3. Take inventory: create an asset list
Some instructional design or electronic storyboard programs create an asset list automatically, and you may be the fortunate recipient of a prepared asset list along with your storyboards. (See sidebar, “Storyboard Software”) If not, you’ll have to do a little counting. Fortunately, by now you’re intimately familiar with your storyboards and will find this step an easy one.
“Assets” refer to the external media you will import into or link to within your course. Types of assets include:
- Graphics or illustrations
- Animations or interactions
- Photos
- Audio files
- Video clips
Using your favorite spreadsheet program, create a column to list each page number, and another one for each type of asset called for in your course. For those which will need to be developed “from scratch,” like graphics or animations, it will help you get ahead of the game to categorize them as small, medium, or large or some other indication of the amount of development involved. Create a separate column for each of these as well.
Now, revisit each screen or page in your storyboards. Number each asset with a unique identifying alphanumeric code, and note that code in the appropriate row in your asset list spreadsheet. In the final column, record the source for the asset along with any notes for the development team.
4. First things, first: schedule by task
There’s an overwhelming natural tendency for new developers to start at the first page in a stack of storyboards and methodically work their way through to the end, completing one page at a time in sequence. Experienced developers know that not all pages are created equal, and failure to schedule extra time for challenging tasks is a sure way to run into trouble later.
Take your asset list and create a development plan. Count the total number of pages/screens in the program, and the number of each type of asset to be developed. Multiplying these by a development time estimate will give you an “off the cuff” development time for the course as a whole.
Finally, this is where your development experience really comes into play. Perform a high level analysis of the complexity of each of the development tasks you’ve identified, along with the hours that will be required to complete each task.

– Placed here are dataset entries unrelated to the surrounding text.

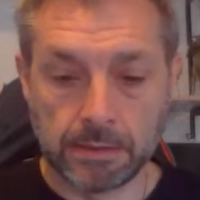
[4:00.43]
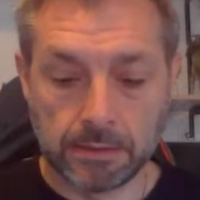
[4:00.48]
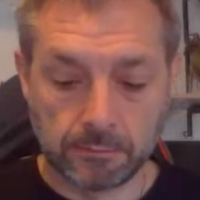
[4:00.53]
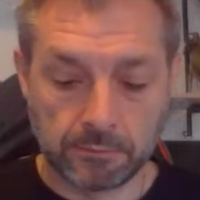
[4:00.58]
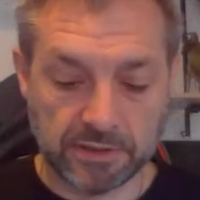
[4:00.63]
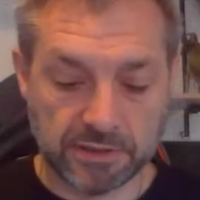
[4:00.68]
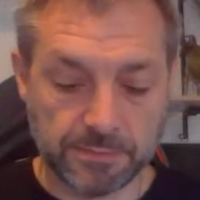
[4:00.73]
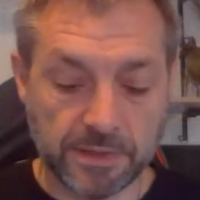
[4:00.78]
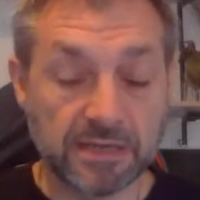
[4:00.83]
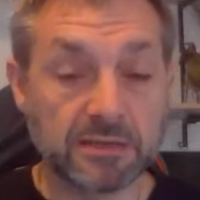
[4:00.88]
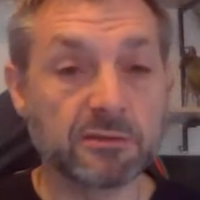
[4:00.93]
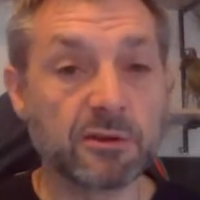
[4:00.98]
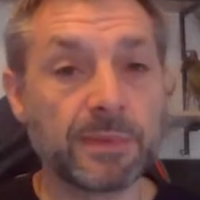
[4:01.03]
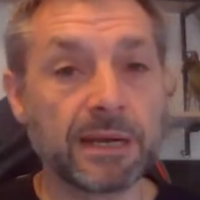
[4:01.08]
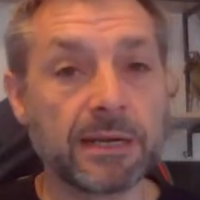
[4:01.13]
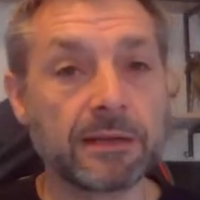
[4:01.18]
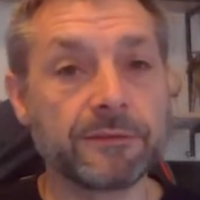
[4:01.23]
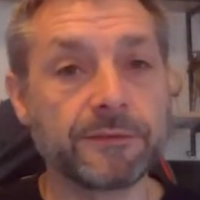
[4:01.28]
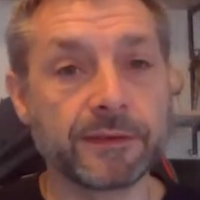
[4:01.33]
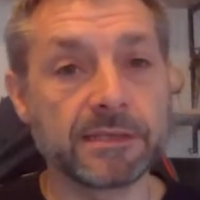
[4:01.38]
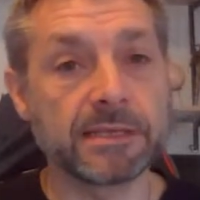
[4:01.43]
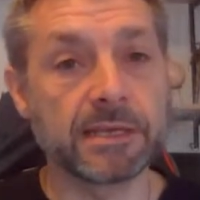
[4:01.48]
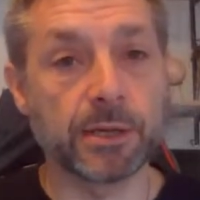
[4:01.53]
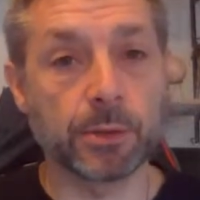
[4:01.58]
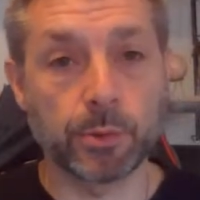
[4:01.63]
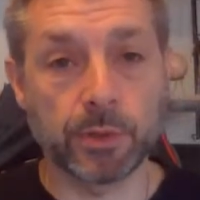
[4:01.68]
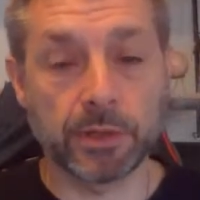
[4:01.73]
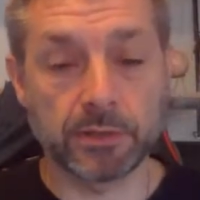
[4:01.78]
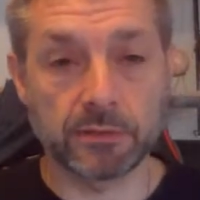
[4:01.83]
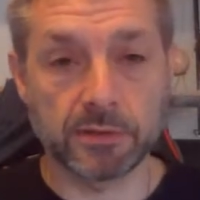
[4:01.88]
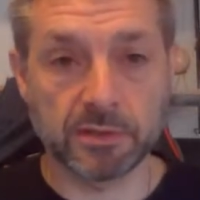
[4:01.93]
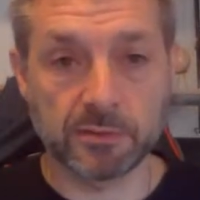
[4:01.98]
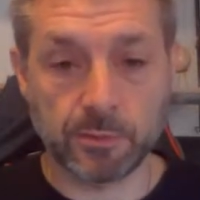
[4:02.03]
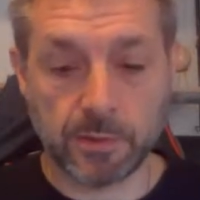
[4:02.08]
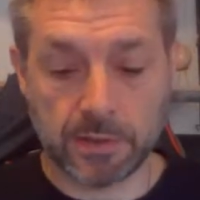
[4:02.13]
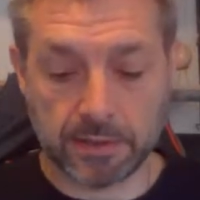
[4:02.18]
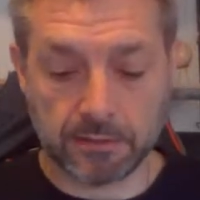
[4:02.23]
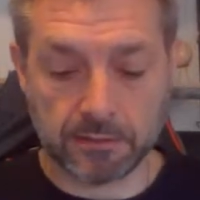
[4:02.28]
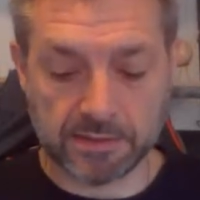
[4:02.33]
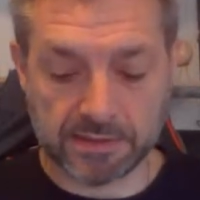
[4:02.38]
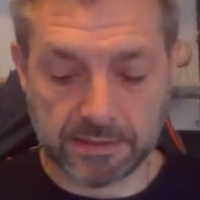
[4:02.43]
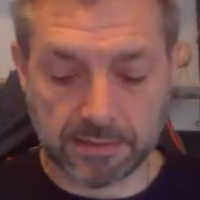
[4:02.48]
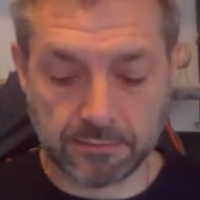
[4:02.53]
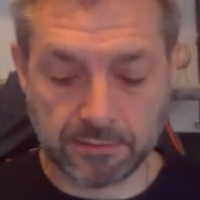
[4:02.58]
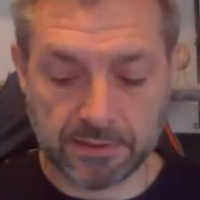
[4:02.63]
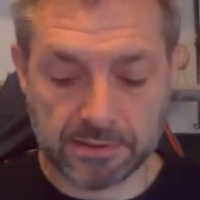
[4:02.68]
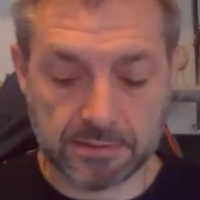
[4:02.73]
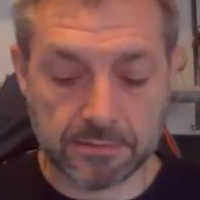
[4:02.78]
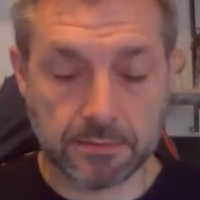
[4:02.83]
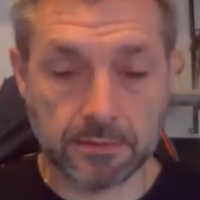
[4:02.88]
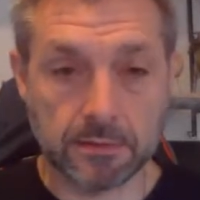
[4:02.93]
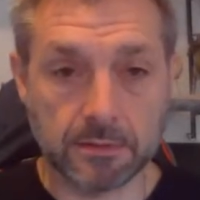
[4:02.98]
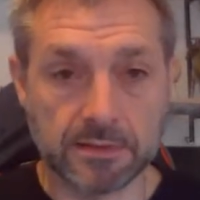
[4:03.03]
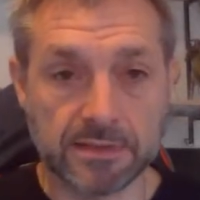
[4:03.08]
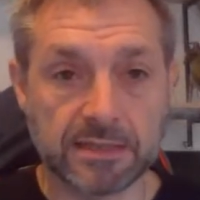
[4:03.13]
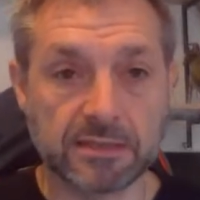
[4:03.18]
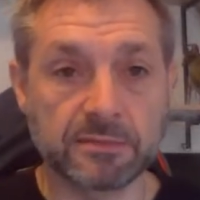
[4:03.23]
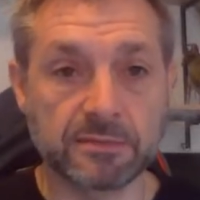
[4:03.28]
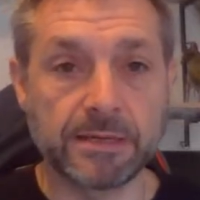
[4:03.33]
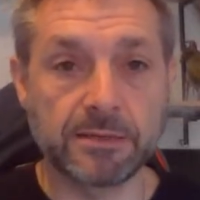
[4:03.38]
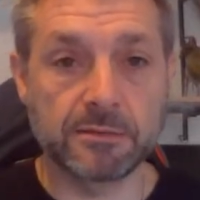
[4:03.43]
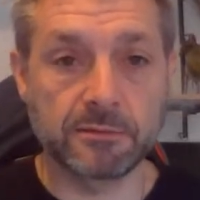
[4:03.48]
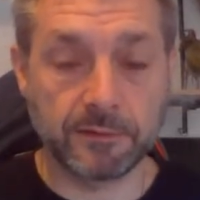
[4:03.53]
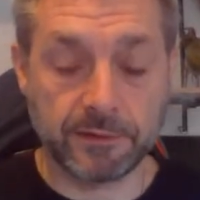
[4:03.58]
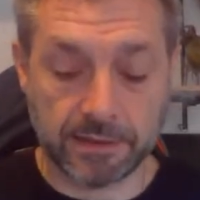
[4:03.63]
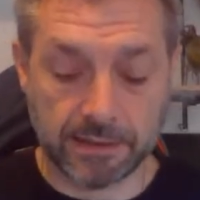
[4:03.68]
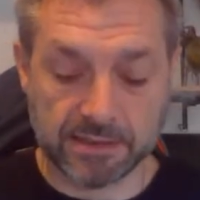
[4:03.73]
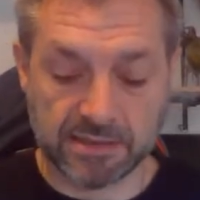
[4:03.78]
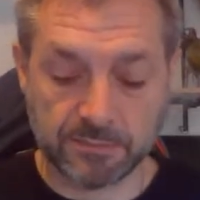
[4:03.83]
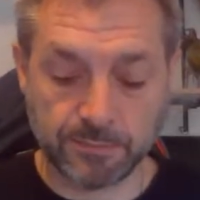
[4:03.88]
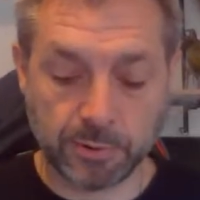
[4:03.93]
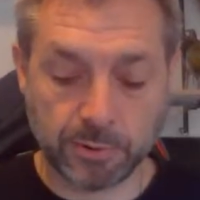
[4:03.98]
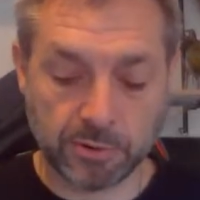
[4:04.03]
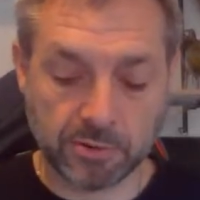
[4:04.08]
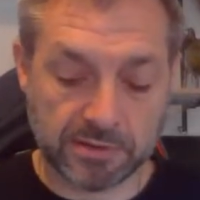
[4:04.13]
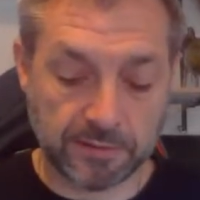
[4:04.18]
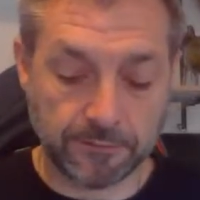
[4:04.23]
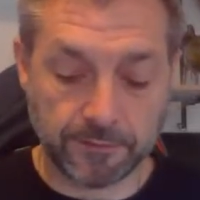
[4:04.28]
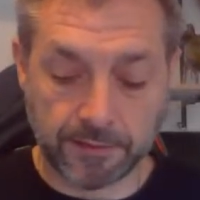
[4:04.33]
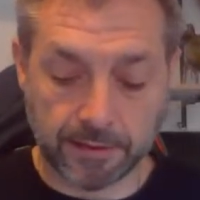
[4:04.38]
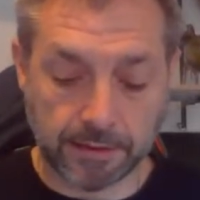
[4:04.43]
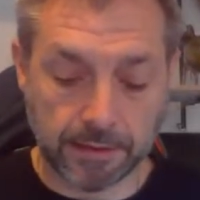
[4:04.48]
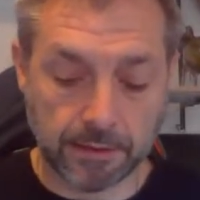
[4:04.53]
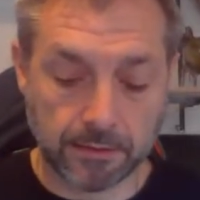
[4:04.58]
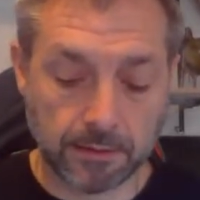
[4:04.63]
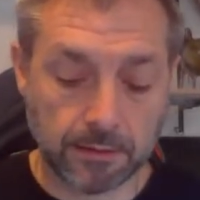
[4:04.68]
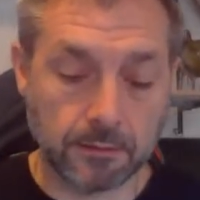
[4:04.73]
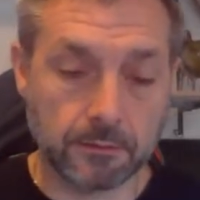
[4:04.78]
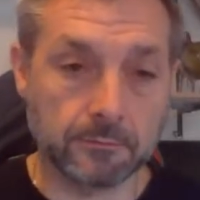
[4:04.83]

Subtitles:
which means we're manifesting quicker as well. So it's not a detrimental thing, it's a positive thing.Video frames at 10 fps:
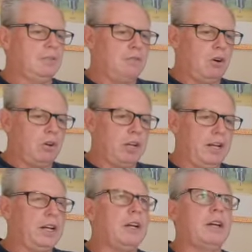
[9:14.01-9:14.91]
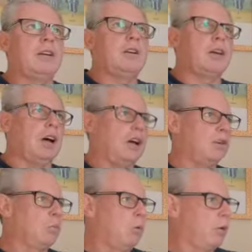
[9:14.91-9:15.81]
vlogging
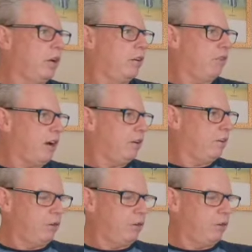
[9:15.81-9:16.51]
and walking aroundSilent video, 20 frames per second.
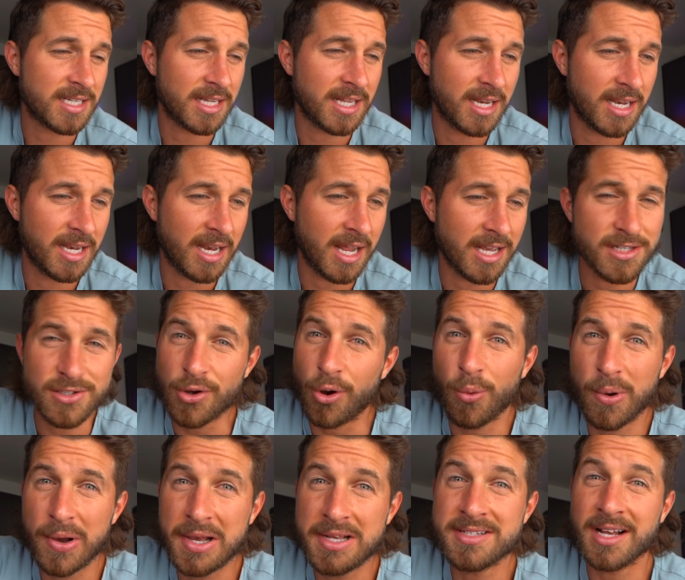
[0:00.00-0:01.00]
And as
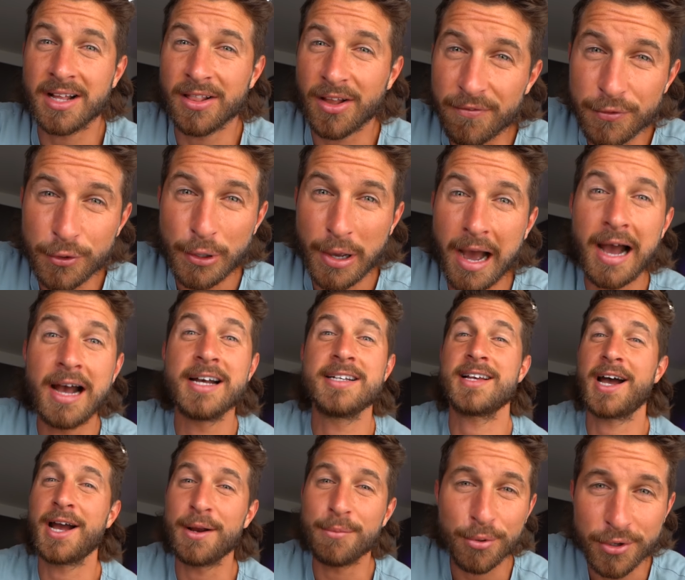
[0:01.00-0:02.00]
always, I love you
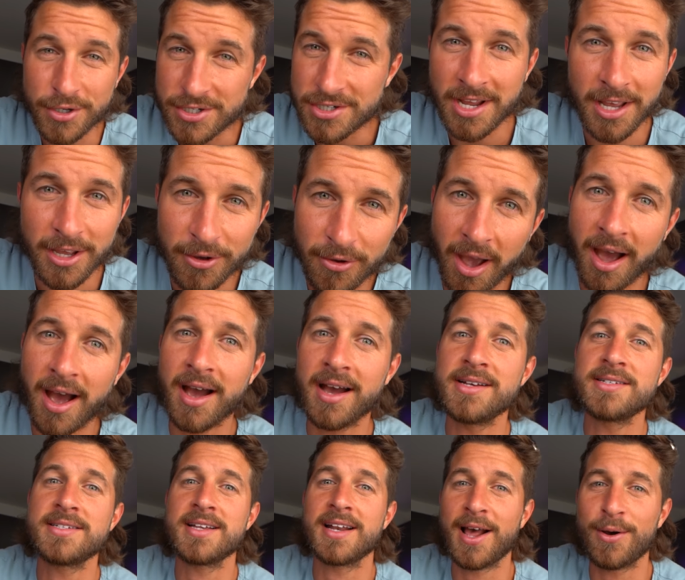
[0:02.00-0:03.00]
guys. I appreciate you
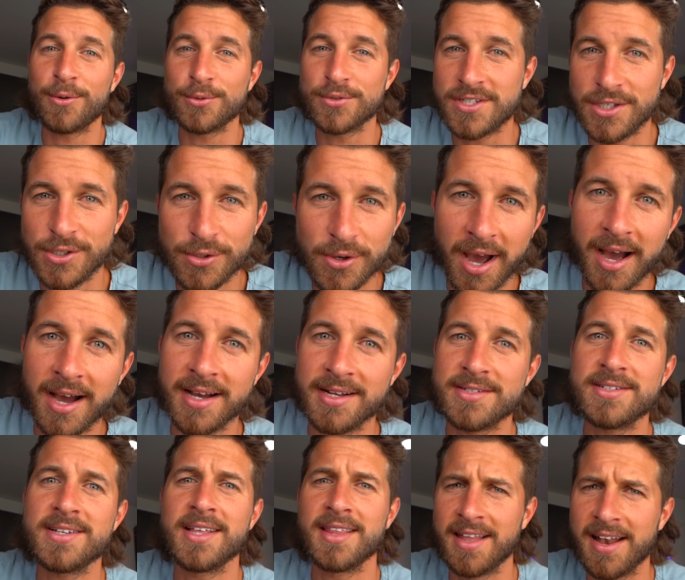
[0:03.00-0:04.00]
guys, and I will see you
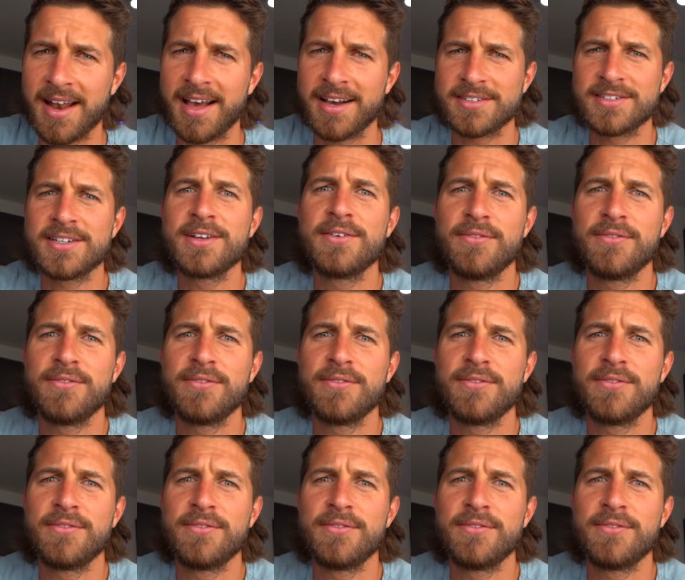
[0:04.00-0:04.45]
guys in the next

Consider any dependencies — tasks that cannot be started until another task is completed.
Now you’re ready to get the team to work. Schedule the most difficult interactions, simulations, or learning games first to ensure there is enough time for these complex tasks. Base page development can typically begin concurrently, as can asset development. Schedule photography and any audio or video talent or studio time required. Also schedule locations for any off-site shoots, and begin to collect any items you will need as “props.”
Compare the hours and tasks required against the resources available to you, and formulate a plan for bringing in contract help if necessary to meet your deadlines.
Ready? Set? Go!
Replay: it’s now April, and you have about 8 weeks left to complete 12 full weeks of development and testing. As soon as the approved storyboards are finally in your hot little hands, you schedule a Kickoff Walk-thru session with the course content development team. Meantime, you schedule your proofreader to take one last look at the storyboards, and ask one of your team members to help you begin to assemble your asset list. It’s still too early to say for sure, but you think that if you can begin production on the largest animations within the next few days you and the team may just have a chance to meet the aggressive project deadline.
A few years back, new to interactive development, you would have simply divided the storyboards among the team and prepared to help them fight each fire and hope for the best. As you pick up the phone to request a few tentative dates for a photo shoot, you think back to those early years and congratulate yourself on how far you’ve come.